The resultant 47% clearance rate, however, is among NSW’s lowest in recent times, though not as low as the 44% seen in early October. Though not the state’s lowest point, this flickering beneath the 50-mark puts NSW’s market in a worse state than Victoria’s.
Some of the state’s most robust regions have floundered this year – however, recent predictions by John McGrath have suggested that Sydney is set for significant upturn in 2019, making this a prime spot for investment and hopefully influential in what could be a recovery for Australia’s market next year.
As well as being the most robust state this week, New Sales Wales was host to the most lucrative sale. 2 Coolawin Road was delivered to its colossal $4,810,000 selling price by John Conroy and Spencer Liang Sun of Sotheby’s International Realty.
Situated on the edge of Middle Harbour, this full-brick family home boasts northerly aspect, deep water jetty and pontoon, sparkling pool and elegant open-plan living. The property makes for an excellent home for families, those with a boating or sailing disposition, or those looking to redevelop in a prime location. Earning almost $5 million, the home is the most expensive recorded sale for Australia in this real estate period.
Continuing the trend seen last week throughout a variety of states, Queensland sees both an increased amount of auctions and a diminutive clearance rate. The 336 scheduled auctions, where Queensland often sees below 300, and 184 available results, has yielded a 31% clearance rate.
This is up from 26% last week but does not touch the 40% seen the week prior to that. This rate is just shy of the roughly 33% figures which are typical for Queensland – it would be excellent to see the state rise above this benchmark in the potential 2019 upswing.
South Australia, which has largely been immune to the uncertainty seen elsewhere, fell victim this week, an increased 149 scheduled auctions, up from 140 last week and low- to sub-100s throughout early October and September, yielding 90 available results and a disappointing 57% clearance rate.
SA saw an impressive 68% clearance rate last week, and has often held the highest clearance rate among substantial markets in recent weeks and months. Though it manages the latter this week, it is with a rate creeping down to the 50% figures plaguing the nation’s largest markets – hopefully this is a brief dip that the state can swiftly recover from.
Australian Capital Territory
The ACT has continued its own disappointing trend of late, a substantive 119 scheduled auctions giving rise to 90 results available and a 43% clearance rate.
The previous two weeks have seen 53% and 49% rates respectively, this week representing the lowest point in an extended slump from 60-plus rates the ACT enjoyed in early October and throughout September. Though not as influential a market as NSW or Victoria, the ACT nonetheless sees substantial volume and, in conjunction with downturn in SA and Queensland, this makes for an influential downwards tug in Australia’s market.
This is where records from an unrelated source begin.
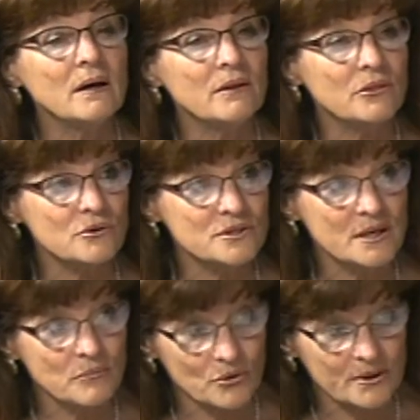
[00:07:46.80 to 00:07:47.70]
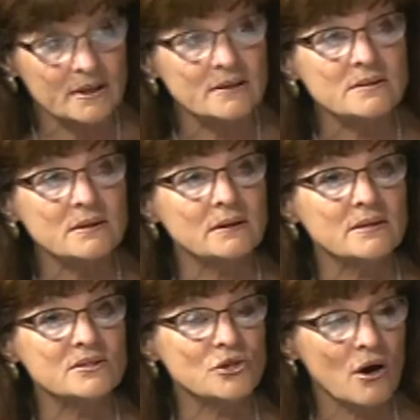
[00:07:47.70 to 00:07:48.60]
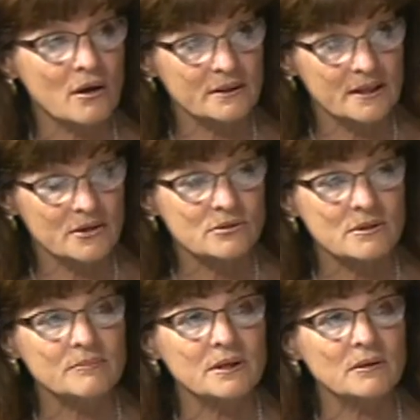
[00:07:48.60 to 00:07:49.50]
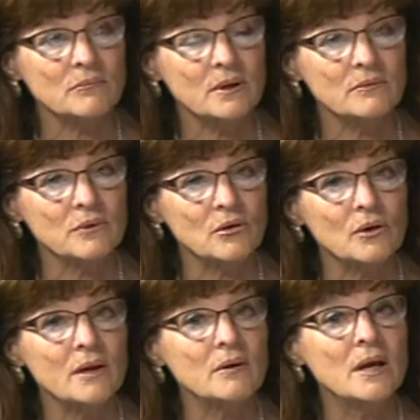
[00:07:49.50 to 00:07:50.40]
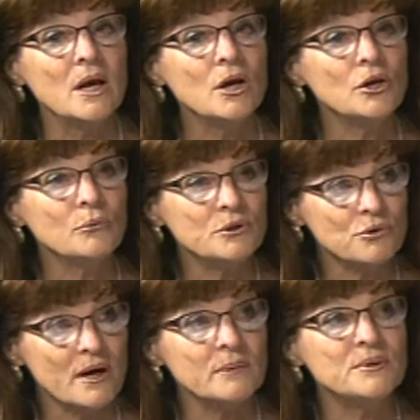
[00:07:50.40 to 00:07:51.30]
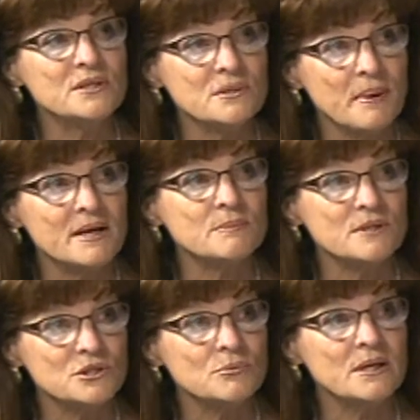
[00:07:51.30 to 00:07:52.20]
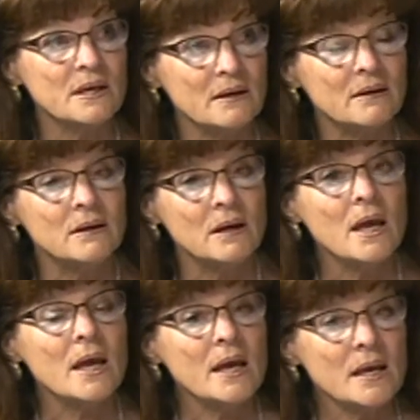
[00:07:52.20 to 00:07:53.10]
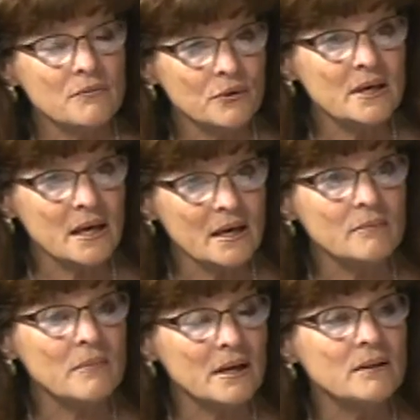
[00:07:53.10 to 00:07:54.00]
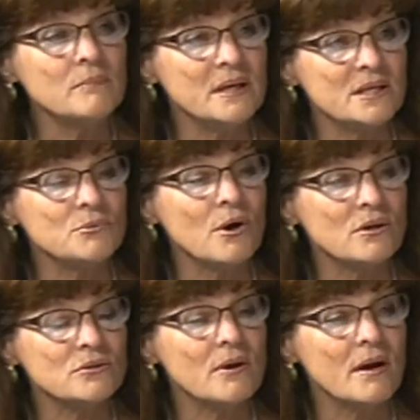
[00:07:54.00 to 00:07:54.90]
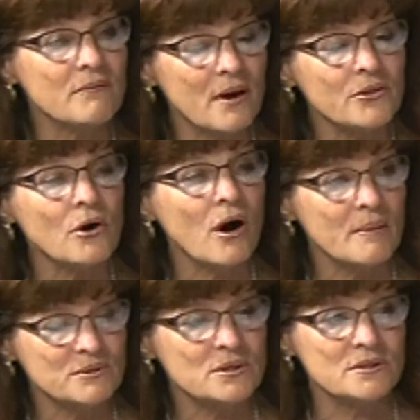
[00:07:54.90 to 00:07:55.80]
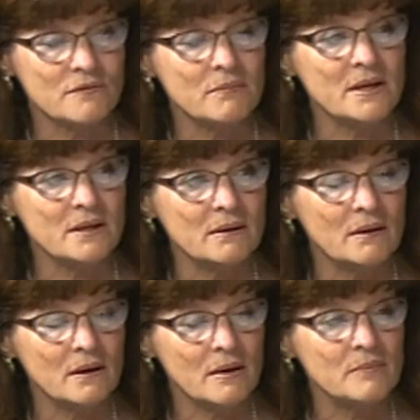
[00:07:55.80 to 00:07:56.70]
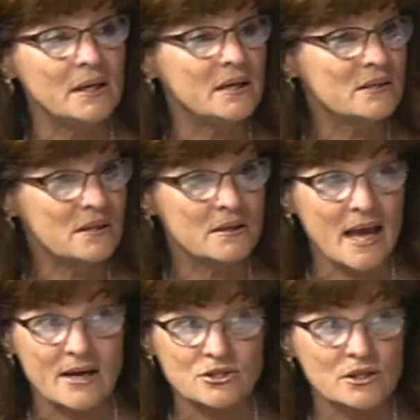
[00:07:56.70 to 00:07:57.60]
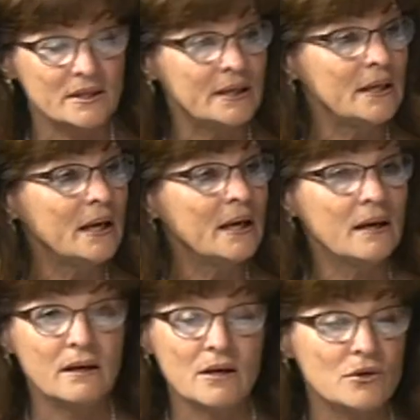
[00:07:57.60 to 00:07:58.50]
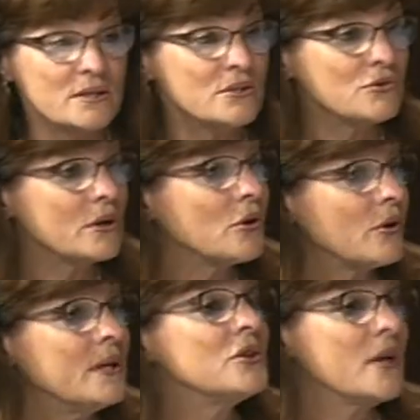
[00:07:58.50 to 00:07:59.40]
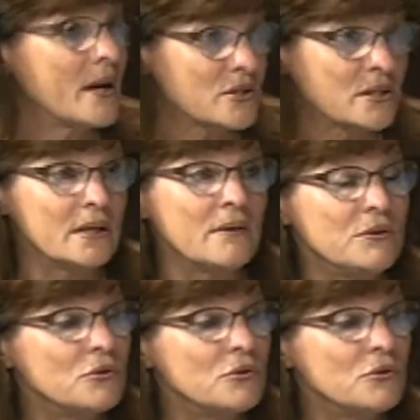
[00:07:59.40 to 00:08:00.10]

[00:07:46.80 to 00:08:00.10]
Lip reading: Thursday mornings, unless it's a holiday or something, and we don't. And we try to participate as much as we can. And if we can't make the meetings, we also have other options of making meetings nationally in our district or internationally. If you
Western Australia has seen a similar trend to that in Queensland and SA, with a slight increase in volume, 54 scheduled auctions up from 41 last week, of which only 22 results are available.
The subsequent 45% clearance rate is down from 54% last week. However, this is an increase from the rates seen throughout October and September, which were closer to a fifth. This drop could mean the beginning of a slump back to old rates, however, and in the context of Australia as a whole, represents a uniformly disappointing rate.
The Northern Territory is host to 9 scheduled auctions and 8 available results, down from 16 and 15 last week. It has seen the same low clearance rate as last week, with 13% of properties selling.
Tasmania was host to four scheduled auctions, of which one result is available. This result is a sale, 7 Fraser Street selling after auction for an undisclosed price.
This week, Australia saw none of its substantial markets exceed a 60% clearance rate, many hovering around the 50% range. This represents one of the worst weeks of real estate that Australia has seen this year, amid what is already considered a slump. With experts predicting surges in key regions in 2019, with luck, this is the low point preceding a surge in the markets.